3. Create a DCP service

After connecting with Optimizely, you should create a DCP service and associate it with your project. This service will contain all your datasources. If you already have a DCP service, you can proceed to the next step.

4. Create a Table

Create a Table within your DCP service. This will be the location for all of your application's customer data. A Table allows you to send customer data to Optimizely, organized under a common ID space, without worrying about the relationship of customers across Tables.

5. Register attributes

Register attributes for the Table with create attribute. Attributes must be registered prior to customer profile data being uploaded to that Table.

6. Upload data

Write customer profile attribute values for the registered attributes.

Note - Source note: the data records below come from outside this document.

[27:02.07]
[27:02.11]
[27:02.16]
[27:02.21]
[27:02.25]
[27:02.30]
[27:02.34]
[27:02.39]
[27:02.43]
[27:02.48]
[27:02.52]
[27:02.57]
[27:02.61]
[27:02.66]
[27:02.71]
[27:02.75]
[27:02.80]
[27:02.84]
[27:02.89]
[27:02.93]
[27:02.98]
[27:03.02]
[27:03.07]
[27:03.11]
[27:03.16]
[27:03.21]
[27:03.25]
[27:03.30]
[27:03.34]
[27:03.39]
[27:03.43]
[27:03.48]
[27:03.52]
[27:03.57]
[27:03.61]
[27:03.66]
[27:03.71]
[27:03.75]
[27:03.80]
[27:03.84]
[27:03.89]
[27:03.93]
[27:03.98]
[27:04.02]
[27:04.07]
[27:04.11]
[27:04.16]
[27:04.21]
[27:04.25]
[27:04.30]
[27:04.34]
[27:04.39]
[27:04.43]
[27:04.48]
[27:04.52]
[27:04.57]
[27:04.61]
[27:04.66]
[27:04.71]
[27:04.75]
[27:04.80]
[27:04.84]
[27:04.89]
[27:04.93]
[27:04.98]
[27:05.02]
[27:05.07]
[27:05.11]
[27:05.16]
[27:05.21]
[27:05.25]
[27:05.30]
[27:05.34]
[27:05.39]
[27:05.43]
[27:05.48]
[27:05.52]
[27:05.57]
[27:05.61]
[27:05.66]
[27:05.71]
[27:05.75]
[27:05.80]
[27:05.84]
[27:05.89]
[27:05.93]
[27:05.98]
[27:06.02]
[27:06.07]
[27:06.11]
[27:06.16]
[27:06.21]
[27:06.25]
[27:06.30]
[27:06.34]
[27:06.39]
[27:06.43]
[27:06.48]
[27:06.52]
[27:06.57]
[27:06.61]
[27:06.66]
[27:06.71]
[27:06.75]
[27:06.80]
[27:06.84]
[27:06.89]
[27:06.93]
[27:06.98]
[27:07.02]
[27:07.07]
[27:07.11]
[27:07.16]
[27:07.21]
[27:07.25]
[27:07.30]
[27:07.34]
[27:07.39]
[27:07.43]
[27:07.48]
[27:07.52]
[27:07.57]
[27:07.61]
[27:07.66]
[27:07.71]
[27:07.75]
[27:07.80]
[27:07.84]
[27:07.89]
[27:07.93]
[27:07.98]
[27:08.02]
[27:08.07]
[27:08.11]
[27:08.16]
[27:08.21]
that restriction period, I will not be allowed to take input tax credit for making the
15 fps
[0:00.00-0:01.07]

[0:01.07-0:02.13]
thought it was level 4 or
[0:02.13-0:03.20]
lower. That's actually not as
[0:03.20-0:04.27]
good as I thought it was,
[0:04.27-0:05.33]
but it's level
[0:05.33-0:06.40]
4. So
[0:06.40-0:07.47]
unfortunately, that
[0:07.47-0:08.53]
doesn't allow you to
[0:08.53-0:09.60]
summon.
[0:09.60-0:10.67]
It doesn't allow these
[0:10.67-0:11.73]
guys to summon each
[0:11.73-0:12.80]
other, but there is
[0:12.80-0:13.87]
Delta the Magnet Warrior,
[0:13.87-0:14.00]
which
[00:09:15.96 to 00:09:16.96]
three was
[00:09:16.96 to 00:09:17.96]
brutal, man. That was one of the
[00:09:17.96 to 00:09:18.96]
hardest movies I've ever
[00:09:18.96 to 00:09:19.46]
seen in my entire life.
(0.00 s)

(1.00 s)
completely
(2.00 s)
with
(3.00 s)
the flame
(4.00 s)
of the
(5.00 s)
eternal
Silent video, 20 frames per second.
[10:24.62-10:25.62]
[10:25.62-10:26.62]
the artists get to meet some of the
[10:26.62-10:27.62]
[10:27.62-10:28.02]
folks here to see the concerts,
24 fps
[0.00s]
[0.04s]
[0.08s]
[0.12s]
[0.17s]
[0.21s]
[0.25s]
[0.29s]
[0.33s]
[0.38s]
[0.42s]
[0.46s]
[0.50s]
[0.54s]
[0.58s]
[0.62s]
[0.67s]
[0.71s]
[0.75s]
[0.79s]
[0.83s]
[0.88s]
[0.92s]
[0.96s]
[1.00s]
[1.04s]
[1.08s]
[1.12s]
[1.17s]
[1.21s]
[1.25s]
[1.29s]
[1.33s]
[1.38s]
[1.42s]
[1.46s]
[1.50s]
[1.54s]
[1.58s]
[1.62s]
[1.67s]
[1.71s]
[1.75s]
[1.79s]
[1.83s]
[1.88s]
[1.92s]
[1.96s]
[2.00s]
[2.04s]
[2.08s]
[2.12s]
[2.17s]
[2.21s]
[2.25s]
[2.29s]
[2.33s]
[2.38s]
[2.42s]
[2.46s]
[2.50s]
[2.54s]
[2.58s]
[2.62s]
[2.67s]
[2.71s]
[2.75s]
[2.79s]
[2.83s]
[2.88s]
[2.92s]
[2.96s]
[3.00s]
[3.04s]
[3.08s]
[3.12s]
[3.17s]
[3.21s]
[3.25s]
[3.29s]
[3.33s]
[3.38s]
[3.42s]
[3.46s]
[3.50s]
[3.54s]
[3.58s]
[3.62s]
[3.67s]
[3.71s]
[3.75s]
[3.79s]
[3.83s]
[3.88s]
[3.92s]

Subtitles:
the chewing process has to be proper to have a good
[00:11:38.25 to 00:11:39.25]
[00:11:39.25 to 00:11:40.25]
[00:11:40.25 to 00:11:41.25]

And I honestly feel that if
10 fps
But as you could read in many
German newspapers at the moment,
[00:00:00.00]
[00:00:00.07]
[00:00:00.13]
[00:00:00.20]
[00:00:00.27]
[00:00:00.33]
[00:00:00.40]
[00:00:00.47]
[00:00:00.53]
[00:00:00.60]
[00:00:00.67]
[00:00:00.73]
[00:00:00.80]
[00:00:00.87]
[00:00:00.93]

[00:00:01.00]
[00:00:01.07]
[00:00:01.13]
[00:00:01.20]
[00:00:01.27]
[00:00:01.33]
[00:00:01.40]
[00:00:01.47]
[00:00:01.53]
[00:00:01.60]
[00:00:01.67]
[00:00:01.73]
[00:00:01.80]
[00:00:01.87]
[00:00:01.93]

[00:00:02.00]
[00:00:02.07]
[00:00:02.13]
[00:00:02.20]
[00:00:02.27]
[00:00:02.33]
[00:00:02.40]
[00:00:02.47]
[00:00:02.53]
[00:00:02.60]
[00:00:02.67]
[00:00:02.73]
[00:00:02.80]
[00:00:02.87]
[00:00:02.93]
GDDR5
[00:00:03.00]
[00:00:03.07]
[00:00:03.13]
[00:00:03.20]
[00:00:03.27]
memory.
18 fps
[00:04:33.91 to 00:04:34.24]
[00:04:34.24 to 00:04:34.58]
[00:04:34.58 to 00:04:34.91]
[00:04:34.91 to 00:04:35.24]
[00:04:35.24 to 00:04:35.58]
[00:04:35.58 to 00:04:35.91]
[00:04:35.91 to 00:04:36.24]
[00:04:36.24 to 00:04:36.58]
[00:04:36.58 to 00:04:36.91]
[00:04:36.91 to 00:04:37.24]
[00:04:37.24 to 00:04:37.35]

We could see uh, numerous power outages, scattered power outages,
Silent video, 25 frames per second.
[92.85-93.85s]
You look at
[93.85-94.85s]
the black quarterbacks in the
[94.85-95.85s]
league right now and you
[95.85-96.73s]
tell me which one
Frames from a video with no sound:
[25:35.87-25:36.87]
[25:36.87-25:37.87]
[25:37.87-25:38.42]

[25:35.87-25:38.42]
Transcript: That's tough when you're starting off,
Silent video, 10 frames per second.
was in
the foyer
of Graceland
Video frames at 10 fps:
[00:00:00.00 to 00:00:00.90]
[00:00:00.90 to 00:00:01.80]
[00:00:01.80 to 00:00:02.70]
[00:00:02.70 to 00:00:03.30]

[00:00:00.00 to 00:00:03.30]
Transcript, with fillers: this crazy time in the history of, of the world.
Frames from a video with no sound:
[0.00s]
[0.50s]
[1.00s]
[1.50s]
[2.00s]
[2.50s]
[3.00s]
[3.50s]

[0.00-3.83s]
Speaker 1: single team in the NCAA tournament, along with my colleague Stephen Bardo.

You can also bulk upload attribute data by dropping a CSV file into the table's S3 Import path: optimizely-import/<s3_path>; the s3_path is included in the table's metadata.

7. Test integration

To test the integration end-to-end, verify that:

  • A Table has been created in the Audiences > Attributes dashboard.
  • Table attributes appear in the audience builder under the list of External Attribute conditions, and you can create an audience based on these attributes.
  • You can run an experiment targeted to this audience based on uploaded data.